ACTION ITEM =
Pictures aside, can you reproduce the records word for word?

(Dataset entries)
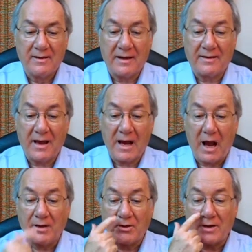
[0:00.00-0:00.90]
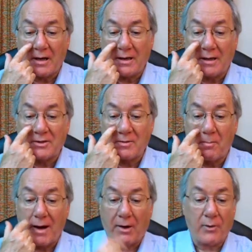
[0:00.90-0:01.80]
that they uttered against
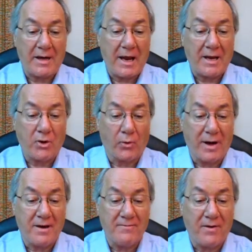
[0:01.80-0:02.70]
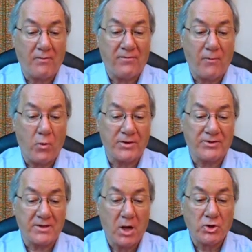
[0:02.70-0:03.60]
Mary a grave
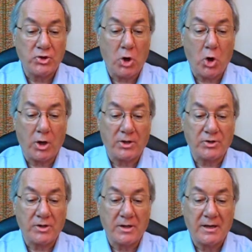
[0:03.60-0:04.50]
false charge,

RESPONSE BOX =
[0:00.00-0:00.90]
[0:00.90-0:01.80]
that they uttered against
[0:01.80-0:02.70]
[0:02.70-0:03.60]
Mary a grave
[0:03.60-0:04.50]
false charge,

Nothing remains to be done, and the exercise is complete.